During the mid-1980s, Kippenberger became increasingly involved with the theme of architecture. He explored a number of notable buildings in his works which represented ‘safe havens’, from the Betty Ford Clinic to the Guggenheim, only to strip them apart and turn them inside out, rendering them, as in UNO-Gebäude-Haus per la Pax, vulnerable and exposed. Having grown up in a post-war, guilt-ridden country, Kippenberger ‘made the burden of his own Germanness the primary target for his vicious brand of humorous troublemaking,’ to borrow the words of Piotr Uklański, who continues, ‘It might be easy to dismiss Kippenberger’s identity game as a punk gesture, simply reacting to societal taboos and the intelligentsia’s adherence to political correctness.
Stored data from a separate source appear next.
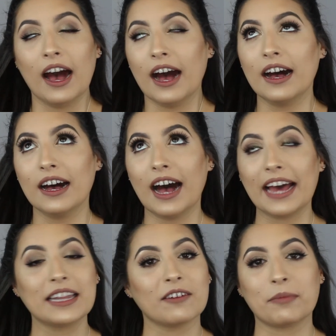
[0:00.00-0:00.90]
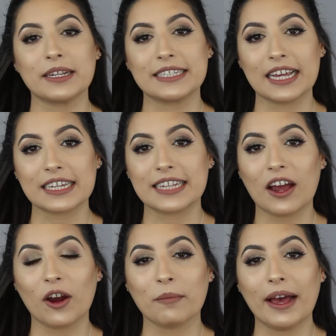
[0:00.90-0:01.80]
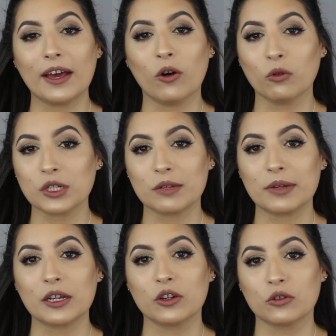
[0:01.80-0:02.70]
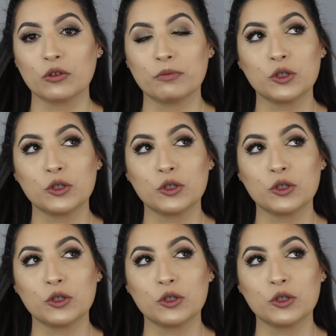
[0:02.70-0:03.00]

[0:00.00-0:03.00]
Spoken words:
I love Monsta. They are my ultimate group.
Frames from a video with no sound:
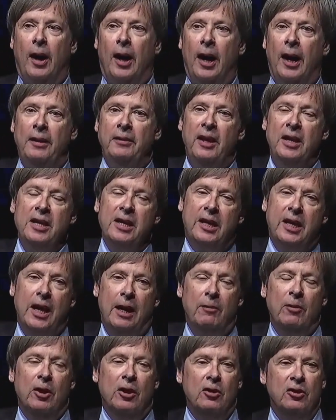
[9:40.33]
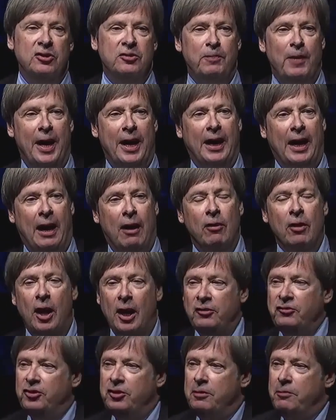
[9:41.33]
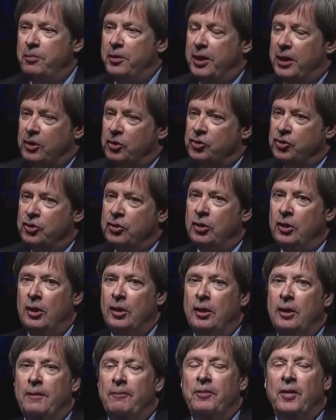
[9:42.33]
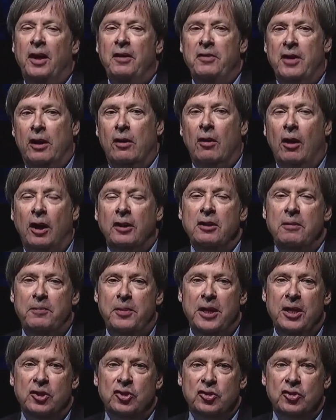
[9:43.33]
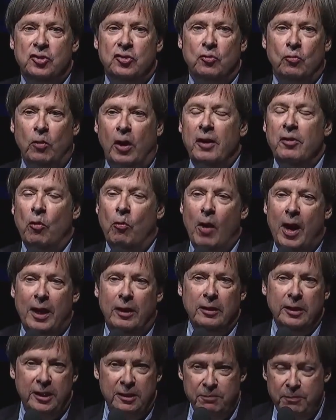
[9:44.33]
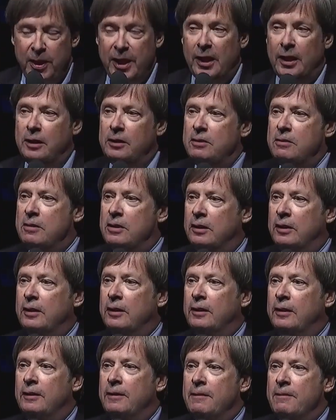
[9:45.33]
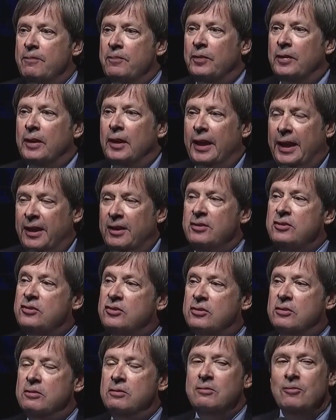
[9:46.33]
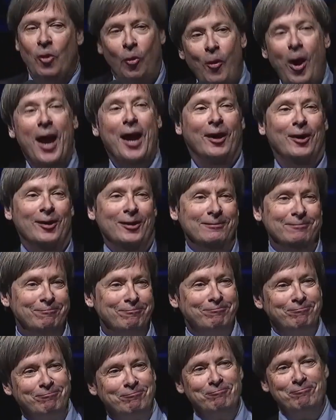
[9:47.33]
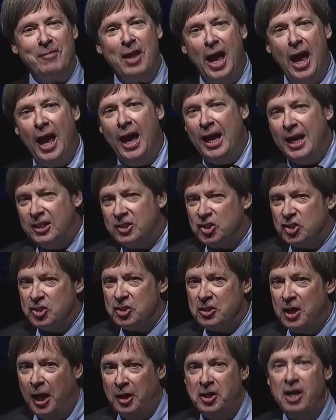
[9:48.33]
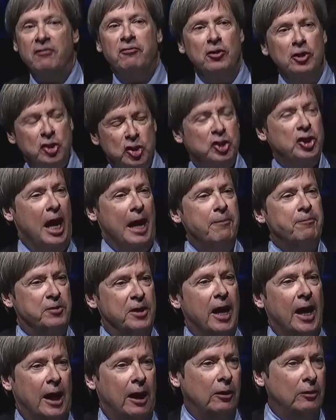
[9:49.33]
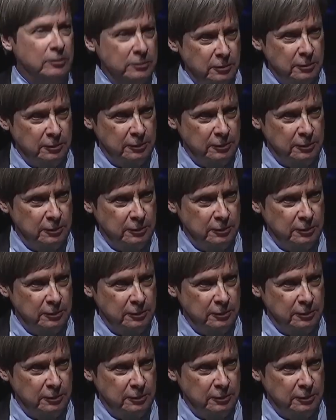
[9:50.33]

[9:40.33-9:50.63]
And then the camera goes back out onto the beach, and there on the beach where the whale had been is the whale. It's a different shape now,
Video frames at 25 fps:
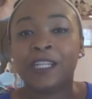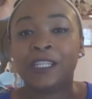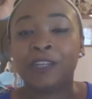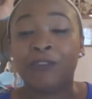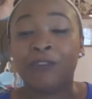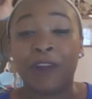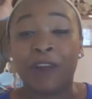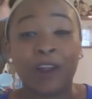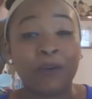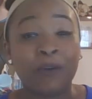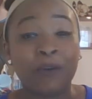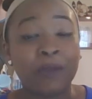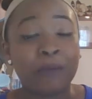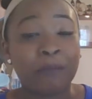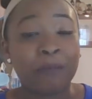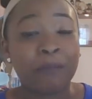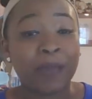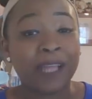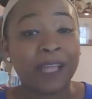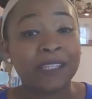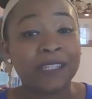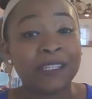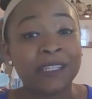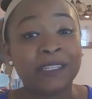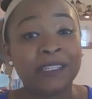Gregory
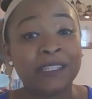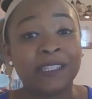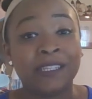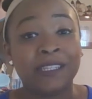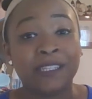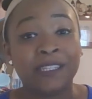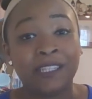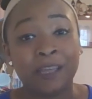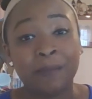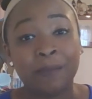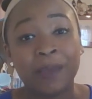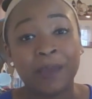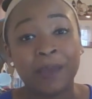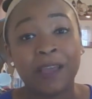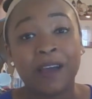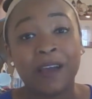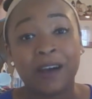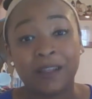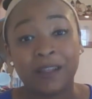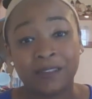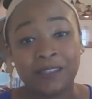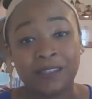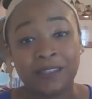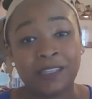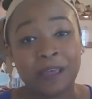Bateson's systemic
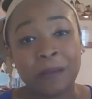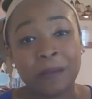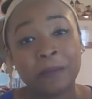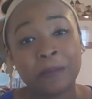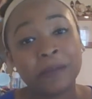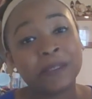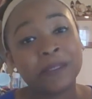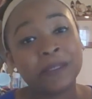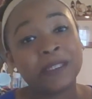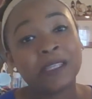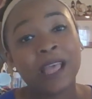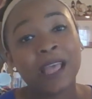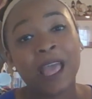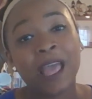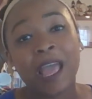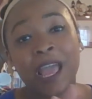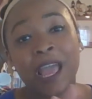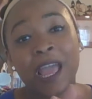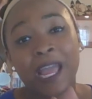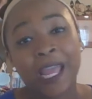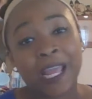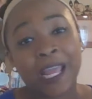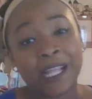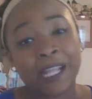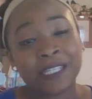concepts
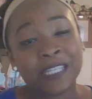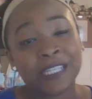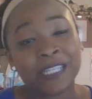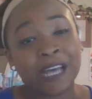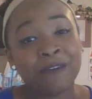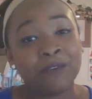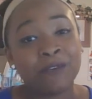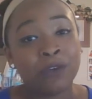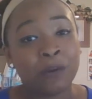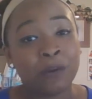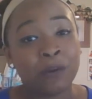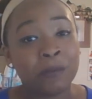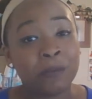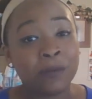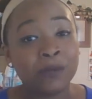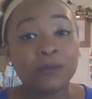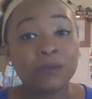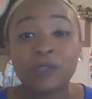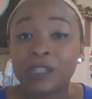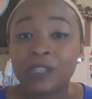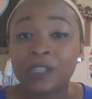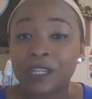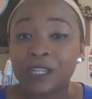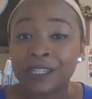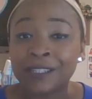and Salvador
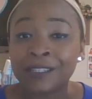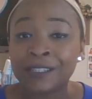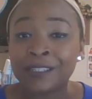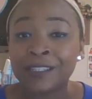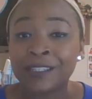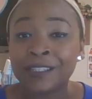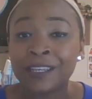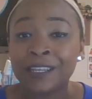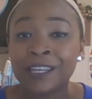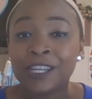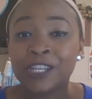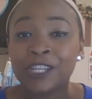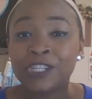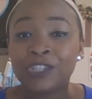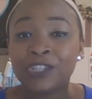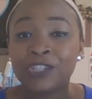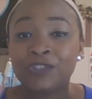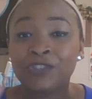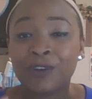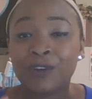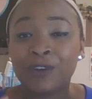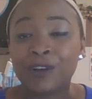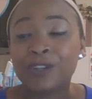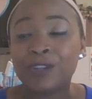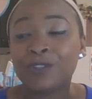Minuchin's
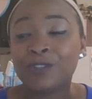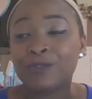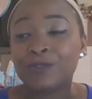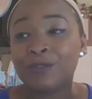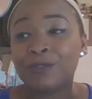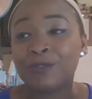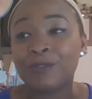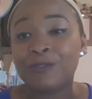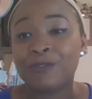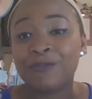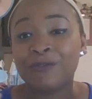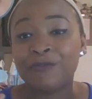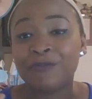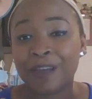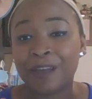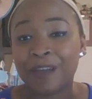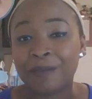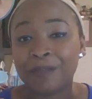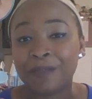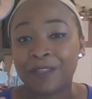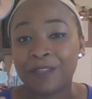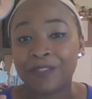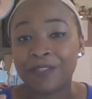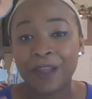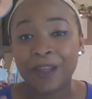structural
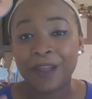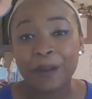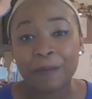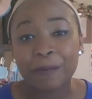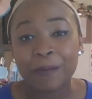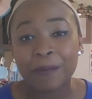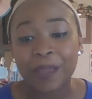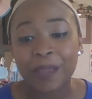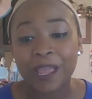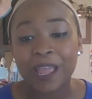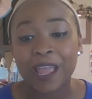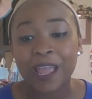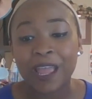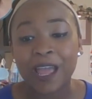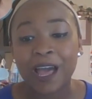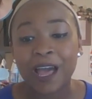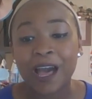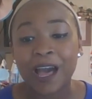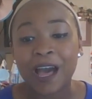family therapy,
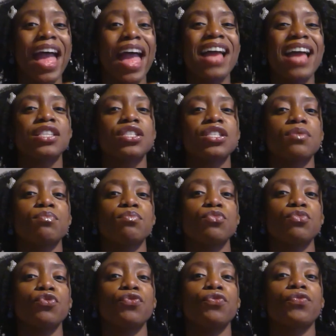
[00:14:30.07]
and to
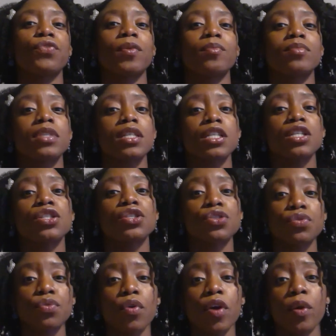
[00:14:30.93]
move from
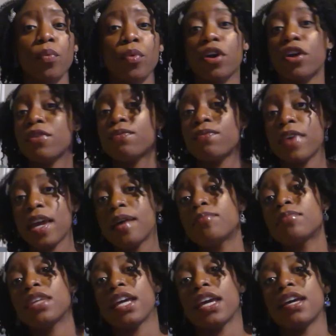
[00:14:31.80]
Detroit, where her
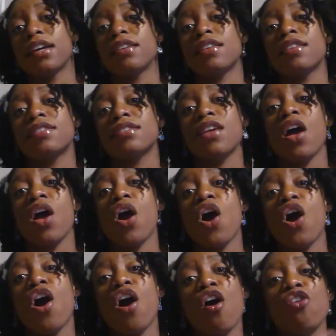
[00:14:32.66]
family is,
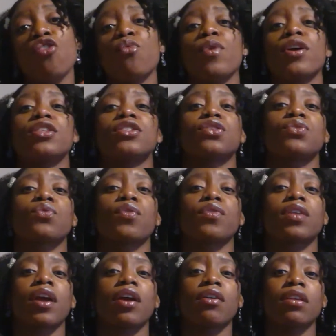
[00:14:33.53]
all the way to
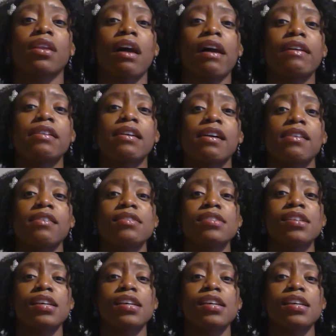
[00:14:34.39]
North Carolina.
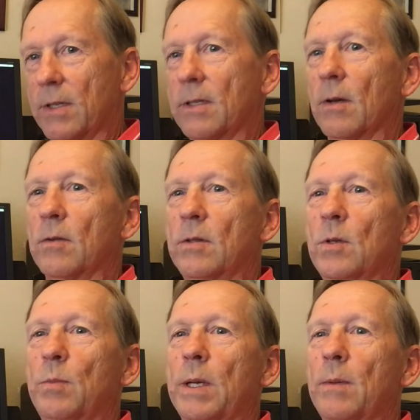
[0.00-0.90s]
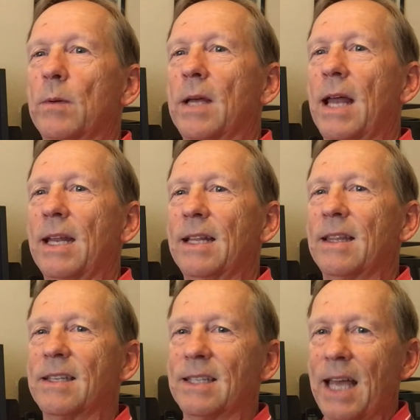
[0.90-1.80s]
So two people can get
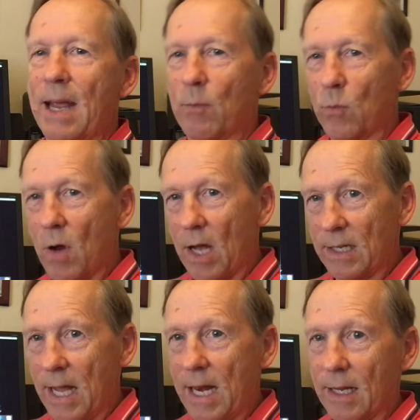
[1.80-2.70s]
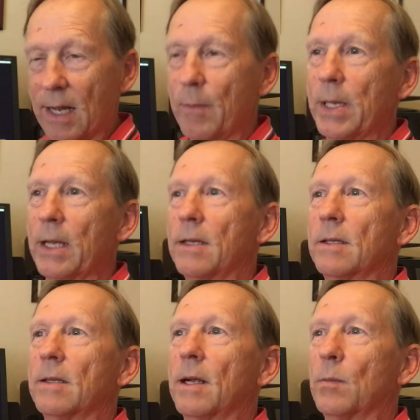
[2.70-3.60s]
the same raw data coming into
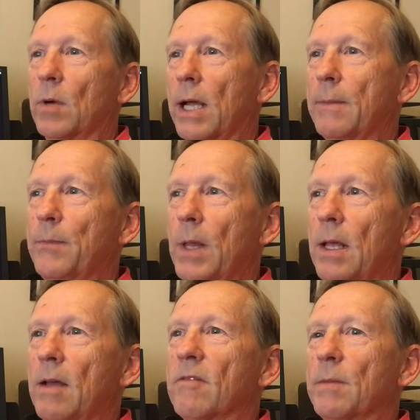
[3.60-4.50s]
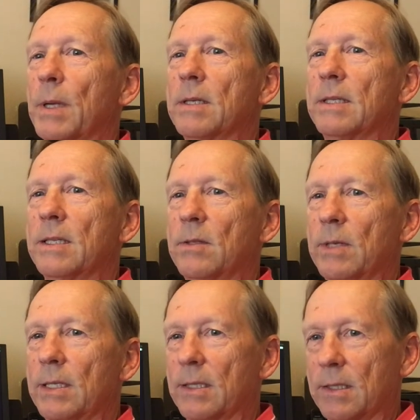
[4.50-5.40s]
their brain from their
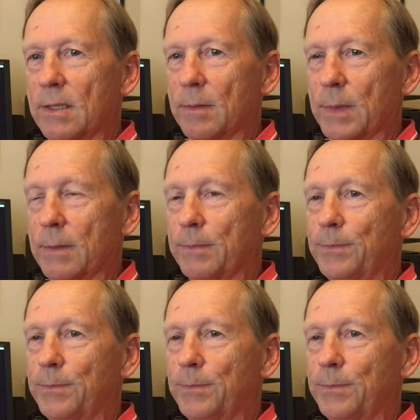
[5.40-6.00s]
sensory systems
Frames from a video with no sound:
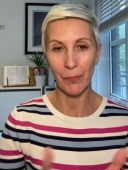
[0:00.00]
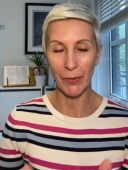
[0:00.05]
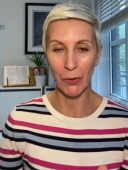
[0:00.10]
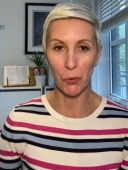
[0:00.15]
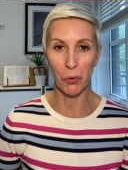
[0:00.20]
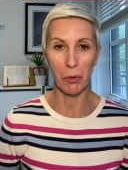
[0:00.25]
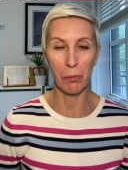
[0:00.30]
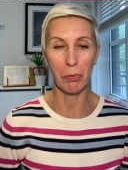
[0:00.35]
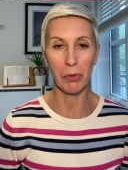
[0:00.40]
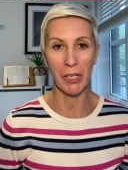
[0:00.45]

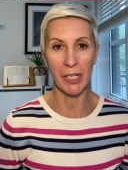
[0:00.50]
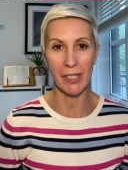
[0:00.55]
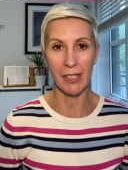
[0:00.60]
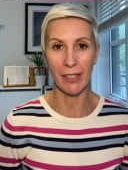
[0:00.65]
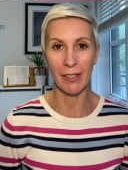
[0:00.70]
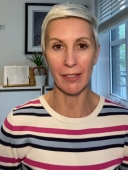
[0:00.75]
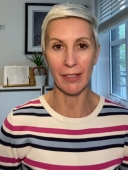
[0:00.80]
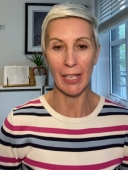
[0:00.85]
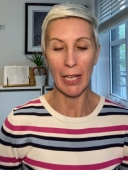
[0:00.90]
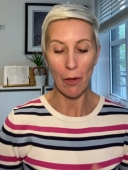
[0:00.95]
to the
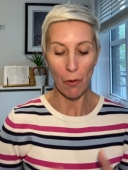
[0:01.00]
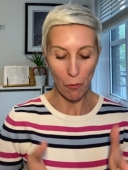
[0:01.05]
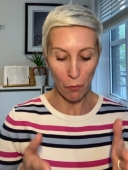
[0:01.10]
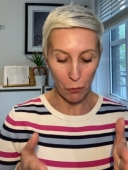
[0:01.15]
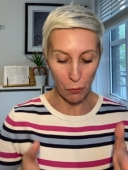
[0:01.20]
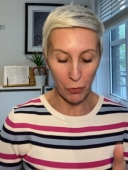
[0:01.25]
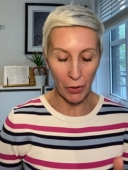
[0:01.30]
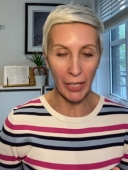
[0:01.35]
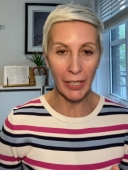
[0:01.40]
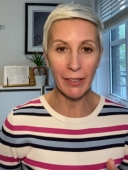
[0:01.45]
present
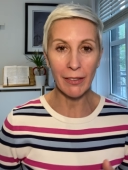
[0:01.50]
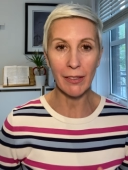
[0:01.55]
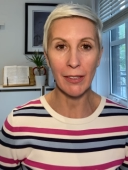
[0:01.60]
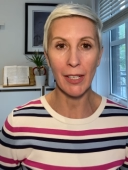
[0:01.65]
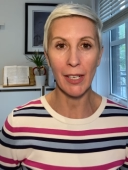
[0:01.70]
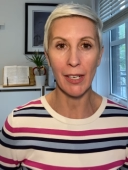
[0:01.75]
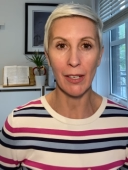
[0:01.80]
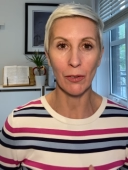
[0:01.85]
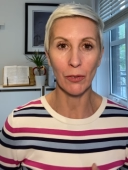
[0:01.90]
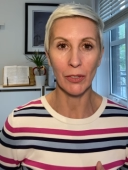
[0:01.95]
right
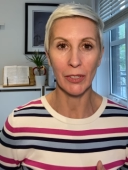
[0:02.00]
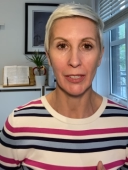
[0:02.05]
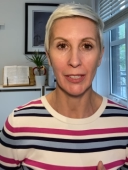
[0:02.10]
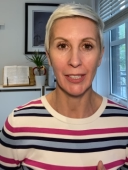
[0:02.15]
now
Instead, I see his practice as forwarding a series of strategies designed to multiply misunderstandings and create unstable meanings. His work undermines the conventional thinking about identity politics. Kippenberger offers a liberating, non-programmatic, anti-ideological brand of political art’ (P. Uklański, quoted in ‘A cacophony for a formidable iconoclast,’ in Tate Etc., issue 6: Spring 2006). Indeed, painted at a time of social and political instability, with the backdrop of the Berlin wall signifying a fractured and divided nation, Kippenberger’s UNO-Gebäude-Haus per la Pax packs a punch with its ironic social commentary. With his radical four-canvas composition, Kippenberger powerfully insinuates not a united front but rather a world in fragmentary disarray.